= Philip Aranda =

Spanish Jesuit theologian (1642-1695)

Philip Aranda (3 February 1642 - 3 June 1695) was a Spanish Jesuit theologian.

==Biography==
Aranda was born at Moneva in Aragon. He entered the Society of Jesus in 1658, and taught theology and philosophy at Zaragoza.

He was connected with the Inquisition of Aragon and was synodal examiner of the Archdiocese of Zaragoza.

He is described by Father Michel de St. Joseph, in his "Biographica Critica", as "a most acute theologian, eloquent in speech, and a most practical and expert athlete in the scholastic arena".

He was fiercely attacked in a satirical work by Martin Serra, a Dominican, who declaimed against "the indifferent, headless, inefficacious writings of certain theologians, especially the olla podrida of Father Philip Aranda", an assault which almost evoked an interdict against the church of the friar.

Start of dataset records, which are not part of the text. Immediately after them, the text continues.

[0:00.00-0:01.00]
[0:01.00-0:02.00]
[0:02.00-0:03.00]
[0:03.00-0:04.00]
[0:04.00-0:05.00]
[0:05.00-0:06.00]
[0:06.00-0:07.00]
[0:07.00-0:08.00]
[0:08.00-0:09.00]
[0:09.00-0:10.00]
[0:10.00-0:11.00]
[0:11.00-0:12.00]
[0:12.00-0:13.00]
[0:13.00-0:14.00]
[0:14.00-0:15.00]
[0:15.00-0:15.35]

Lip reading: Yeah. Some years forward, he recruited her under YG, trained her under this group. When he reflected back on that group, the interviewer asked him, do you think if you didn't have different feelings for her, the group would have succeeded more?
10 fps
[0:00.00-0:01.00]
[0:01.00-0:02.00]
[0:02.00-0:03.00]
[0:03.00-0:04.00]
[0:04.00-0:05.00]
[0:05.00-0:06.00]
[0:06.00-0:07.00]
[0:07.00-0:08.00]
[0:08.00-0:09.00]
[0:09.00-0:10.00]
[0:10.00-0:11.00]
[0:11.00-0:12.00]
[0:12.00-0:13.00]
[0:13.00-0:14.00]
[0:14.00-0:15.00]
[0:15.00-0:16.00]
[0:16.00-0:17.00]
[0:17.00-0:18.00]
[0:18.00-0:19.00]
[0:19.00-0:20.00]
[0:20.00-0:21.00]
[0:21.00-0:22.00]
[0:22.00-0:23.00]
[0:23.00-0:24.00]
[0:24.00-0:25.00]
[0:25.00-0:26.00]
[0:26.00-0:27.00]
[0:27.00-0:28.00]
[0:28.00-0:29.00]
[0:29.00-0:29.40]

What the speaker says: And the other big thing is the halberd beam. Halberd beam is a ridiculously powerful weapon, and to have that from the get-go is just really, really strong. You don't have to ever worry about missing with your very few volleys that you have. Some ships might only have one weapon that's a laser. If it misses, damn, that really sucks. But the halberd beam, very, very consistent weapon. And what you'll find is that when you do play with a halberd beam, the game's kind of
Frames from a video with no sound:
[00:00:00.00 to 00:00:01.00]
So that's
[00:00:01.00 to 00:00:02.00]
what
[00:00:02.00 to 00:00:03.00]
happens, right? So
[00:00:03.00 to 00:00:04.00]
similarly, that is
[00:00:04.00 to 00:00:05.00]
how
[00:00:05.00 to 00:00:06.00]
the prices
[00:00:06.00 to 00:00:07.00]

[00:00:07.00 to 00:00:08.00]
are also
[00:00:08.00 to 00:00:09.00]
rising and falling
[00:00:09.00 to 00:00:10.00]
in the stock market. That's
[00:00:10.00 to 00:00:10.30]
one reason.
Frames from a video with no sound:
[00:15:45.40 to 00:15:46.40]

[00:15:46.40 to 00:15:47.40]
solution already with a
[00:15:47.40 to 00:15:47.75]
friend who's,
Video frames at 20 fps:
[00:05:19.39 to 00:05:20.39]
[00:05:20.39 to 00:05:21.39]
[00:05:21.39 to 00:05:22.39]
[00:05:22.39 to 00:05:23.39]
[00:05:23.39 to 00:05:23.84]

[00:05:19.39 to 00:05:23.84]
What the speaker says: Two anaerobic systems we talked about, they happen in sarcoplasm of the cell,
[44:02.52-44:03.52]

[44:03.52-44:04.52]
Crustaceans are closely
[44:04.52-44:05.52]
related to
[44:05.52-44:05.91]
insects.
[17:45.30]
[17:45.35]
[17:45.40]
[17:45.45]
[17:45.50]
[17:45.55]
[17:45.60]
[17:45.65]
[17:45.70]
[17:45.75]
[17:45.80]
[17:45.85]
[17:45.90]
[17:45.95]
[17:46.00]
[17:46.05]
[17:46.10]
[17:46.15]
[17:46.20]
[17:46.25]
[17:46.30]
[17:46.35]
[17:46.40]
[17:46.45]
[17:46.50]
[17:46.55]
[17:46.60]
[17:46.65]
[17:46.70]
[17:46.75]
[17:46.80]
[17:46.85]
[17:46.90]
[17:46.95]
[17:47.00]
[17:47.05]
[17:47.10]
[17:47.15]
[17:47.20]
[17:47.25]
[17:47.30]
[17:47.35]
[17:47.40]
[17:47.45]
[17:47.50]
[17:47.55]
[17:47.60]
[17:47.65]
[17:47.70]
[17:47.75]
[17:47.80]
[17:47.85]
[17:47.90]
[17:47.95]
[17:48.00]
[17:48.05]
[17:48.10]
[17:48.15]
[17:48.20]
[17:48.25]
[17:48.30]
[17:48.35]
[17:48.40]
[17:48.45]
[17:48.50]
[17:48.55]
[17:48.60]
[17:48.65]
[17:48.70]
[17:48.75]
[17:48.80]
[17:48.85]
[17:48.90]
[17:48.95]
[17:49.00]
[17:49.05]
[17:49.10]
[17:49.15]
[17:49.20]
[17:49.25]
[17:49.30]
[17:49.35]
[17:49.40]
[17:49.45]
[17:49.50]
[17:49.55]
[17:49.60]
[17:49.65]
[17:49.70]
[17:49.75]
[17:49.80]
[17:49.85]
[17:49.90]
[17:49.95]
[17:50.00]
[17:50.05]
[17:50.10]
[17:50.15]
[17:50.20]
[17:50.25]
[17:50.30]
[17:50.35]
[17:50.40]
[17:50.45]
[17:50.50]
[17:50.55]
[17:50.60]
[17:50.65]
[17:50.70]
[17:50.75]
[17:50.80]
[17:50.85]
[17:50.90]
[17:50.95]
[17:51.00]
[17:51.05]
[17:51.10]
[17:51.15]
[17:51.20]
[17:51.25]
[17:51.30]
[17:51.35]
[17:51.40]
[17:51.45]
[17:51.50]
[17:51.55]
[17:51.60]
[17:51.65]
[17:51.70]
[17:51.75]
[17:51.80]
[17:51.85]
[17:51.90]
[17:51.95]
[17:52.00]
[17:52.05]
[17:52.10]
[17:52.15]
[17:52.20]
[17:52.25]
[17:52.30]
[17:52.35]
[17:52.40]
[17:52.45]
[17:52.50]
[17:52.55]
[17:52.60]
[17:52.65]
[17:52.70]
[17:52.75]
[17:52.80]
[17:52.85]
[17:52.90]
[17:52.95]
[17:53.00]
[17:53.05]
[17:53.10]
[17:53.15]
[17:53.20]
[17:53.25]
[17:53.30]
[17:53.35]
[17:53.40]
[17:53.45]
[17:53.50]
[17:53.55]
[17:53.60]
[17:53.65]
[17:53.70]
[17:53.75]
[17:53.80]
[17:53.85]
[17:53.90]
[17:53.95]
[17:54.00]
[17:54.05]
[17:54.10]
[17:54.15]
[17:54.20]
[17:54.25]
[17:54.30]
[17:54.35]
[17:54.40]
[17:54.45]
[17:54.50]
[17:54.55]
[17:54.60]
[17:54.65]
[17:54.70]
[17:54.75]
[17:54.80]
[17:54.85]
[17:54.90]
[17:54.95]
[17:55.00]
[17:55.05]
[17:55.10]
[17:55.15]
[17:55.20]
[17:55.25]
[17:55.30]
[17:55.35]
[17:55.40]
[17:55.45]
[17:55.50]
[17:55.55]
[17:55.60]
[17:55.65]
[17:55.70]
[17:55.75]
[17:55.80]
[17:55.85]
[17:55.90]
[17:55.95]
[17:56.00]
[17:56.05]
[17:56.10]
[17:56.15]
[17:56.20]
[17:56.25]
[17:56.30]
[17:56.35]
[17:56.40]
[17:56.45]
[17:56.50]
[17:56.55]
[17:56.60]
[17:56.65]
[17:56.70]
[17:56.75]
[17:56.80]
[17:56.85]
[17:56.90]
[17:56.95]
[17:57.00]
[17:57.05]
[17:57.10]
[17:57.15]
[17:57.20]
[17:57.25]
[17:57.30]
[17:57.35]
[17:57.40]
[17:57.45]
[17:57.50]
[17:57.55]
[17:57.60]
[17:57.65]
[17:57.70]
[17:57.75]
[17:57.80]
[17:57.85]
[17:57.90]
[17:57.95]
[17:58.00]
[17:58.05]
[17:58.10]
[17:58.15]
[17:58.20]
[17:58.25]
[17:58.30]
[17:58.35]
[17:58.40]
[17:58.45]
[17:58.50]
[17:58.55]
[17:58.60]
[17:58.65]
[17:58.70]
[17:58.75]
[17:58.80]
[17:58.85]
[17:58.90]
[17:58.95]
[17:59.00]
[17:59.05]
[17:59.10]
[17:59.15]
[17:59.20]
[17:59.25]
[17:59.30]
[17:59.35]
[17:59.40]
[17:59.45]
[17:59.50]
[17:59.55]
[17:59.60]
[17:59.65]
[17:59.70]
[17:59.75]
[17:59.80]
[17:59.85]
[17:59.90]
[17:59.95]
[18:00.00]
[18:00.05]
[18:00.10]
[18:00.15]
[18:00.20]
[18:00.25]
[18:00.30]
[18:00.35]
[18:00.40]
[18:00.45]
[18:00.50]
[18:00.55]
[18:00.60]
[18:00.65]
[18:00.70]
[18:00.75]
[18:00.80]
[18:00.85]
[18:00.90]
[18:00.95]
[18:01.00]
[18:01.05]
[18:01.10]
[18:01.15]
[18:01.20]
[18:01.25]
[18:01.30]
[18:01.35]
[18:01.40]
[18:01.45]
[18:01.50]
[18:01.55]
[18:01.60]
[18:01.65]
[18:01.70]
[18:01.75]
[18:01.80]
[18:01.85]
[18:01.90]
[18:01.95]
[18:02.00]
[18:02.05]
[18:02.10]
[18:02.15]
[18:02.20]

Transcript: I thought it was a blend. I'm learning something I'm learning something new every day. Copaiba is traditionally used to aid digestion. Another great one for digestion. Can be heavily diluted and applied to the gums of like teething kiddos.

He died at Zaragoza in 1695.

==Works==
He published a treatise in 1693, "De Deo sciente, praedestinante et auxiliante", which examines ably the entire subject of scientia media, and solidly and subtlety expounds and illustrates the questions of predestination and divine grace. He explains the mind of St. Augustine, and "without difficulty", it was said, gave the meaning of his difficult expressions, maintaining that they had no reference whatever to predestination; a word which he contends was never, even equivalently, used by the Great Doctor. He adds an appendix on why the procession of the Second Person is called generation.

He wrote on the Incarnation and Redemption; on the natural and supernatural operation of man; on human acts; on good and evil; and on the supernatural.

He wrote also a "Life of the Servant of God, Isabel Pobar".